Check data availability (1.5), this sub-process checks whether current data sources could meet user

requirements, and the conditions under which they would be available, including any restrictions on

their use. An assessment of possible alternatives would normally include research into potential

administrative data sources and their methodologies, to determine whether they would be suitable

for use for statistical purposes. When existing sources have been assessed, a strategy for filling any

remaining gaps in the data requirement is prepared. This sub-process also includes a more general

assessment of the legal framework in which data would be collected and used, and may therefore

identify proposals for changes to existing legislation or the introduction of a new legal framework.

Design outputs (2.1), this sub-process contains the detailed design of the statistical outputs to be

produced, including the related development work and preparation of the systems and tools used in

phase 7 (Disseminate). Outputs should be designed, wherever possible, to follow existing standards.

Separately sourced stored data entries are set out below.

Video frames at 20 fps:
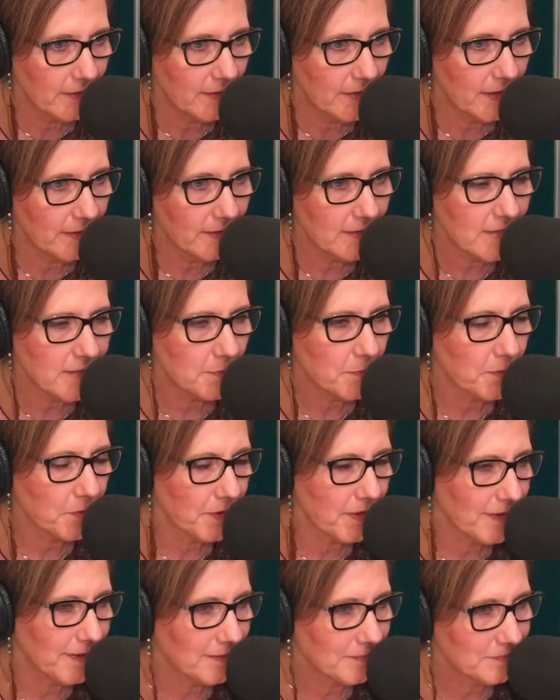And let's
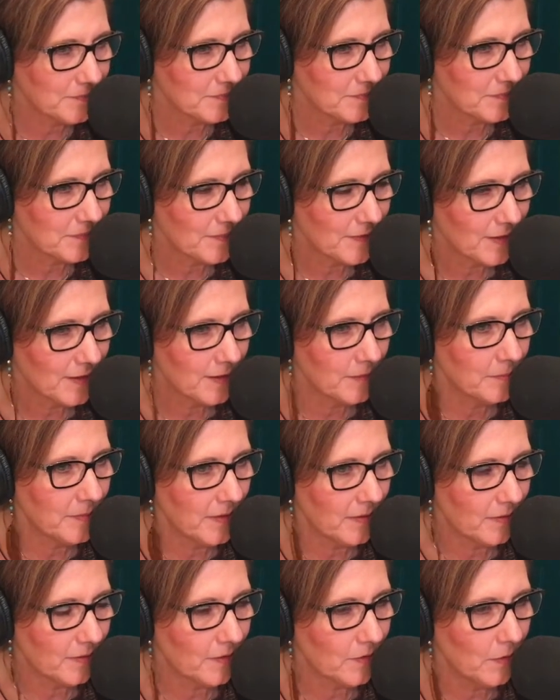bring
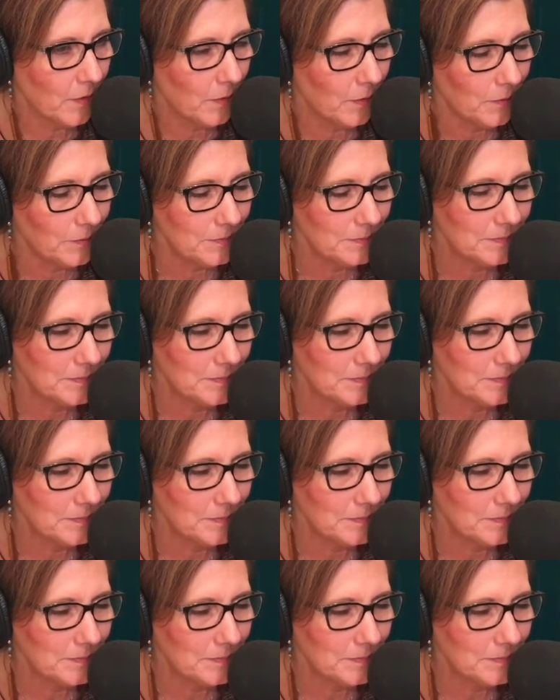America home.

Inputs to this process may include metadata from similar or previous collections or from international

standards.

Design variable descriptions (2.2), this sub-process defines the statistical variables to be collected via

the data collection instrument, as well as any other variables that will be derived from them in sub-

process 5.5 (Derive new variables and statistical units), and any classifications that will be used. This

sub-process may need to run in parallel with sub-process 2.3 (Design collection) as the definition of

the variables to be collected and the choice of data collection instrument may be inter-dependent to

some degree. The interpretation layer can be seen as a simulation environment able to identify the

effective variables needed.

Design frame and sample methodology (2.4), this sub-process identifies and specifies the population

of interest, defines a sampling frame (and, where necessary, the register from which it is derived), and

determines the most appropriate sampling criteria and methodology (which could include complete

enumeration). Common sources are administrative and statistical registers, censuses and sample

surveys. This sub-process describes how these sources can be combined if needed. Analysis of

whether the frame covers the target population should be performed. A sampling plan should be

made: The actual sample is created sub-process in 4.1 (Create frame & select sample), using the

methodology, specified in this sub-process.

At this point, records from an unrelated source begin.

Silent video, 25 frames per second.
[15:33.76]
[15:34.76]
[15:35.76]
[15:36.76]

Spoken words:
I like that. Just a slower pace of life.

Design processing and analysis (2.5), this sub-process designs the statistical processing methodology

to be applied during phase 5 (Process), and Phase 6 (Analyse). This can include specification of routines

for coding, editing, imputing, estimating, integrating, validating and finalising data sets.

Design production systems and workflow (2.6), this sub-process determines the workflow from data

collection to archiving, taking an overview of all the processes required within the whole statistical

production process, and ensuring that they fit together efficiently with no gaps or redundancies.

Various systems and databases are needed throughout the process. A general principle is to reuse

processes and technology across many statistical business processes, so existing systems and

databases should be examined first, to determine whether they are fit for purpose for this specific

process, then, if any gaps are identified, new solutions should be designed. This sub-process also

considers how staff will interact with systems, and who will be responsible for what and when.

Create frame and select sample (4.1), this sub-process establishes the frame and selects the sample

for each iteration of the collection, in line with the design frame and sample methodology. This is an

interactive activity on statistical business registers typically carried out by statisticians using advanced

methodological tools.

8

Sub process includes the coordination of samples between instances of the same statistical business

process (for example to manage overlap or rotation), and between different processes using a

common frame or register (for example to manage overlap or to spread response burden).

Integrate data (5.1), in this layer this sub-process makes it possible for experts to freely carry out

micro data record linkage from different information data sources when these refer to the same

statistical analysis unit.

In this layer this sub-process must be intended as an evaluation for the data linking design, wherever

needs.

Derive new variables and units (5.5), this sub-process derives variables and statistical units that are

not explicitly provided in the collection, but are needed to deliver the required outputs. In this layer

this function would be used to set up procedures or for defining the derivation roles applicable in each

production iteration. In this layer this sub-process must be intended as an evaluation for evaluation

on designing new variable.

Calculate weights (5.6), see chapter 1.4.2.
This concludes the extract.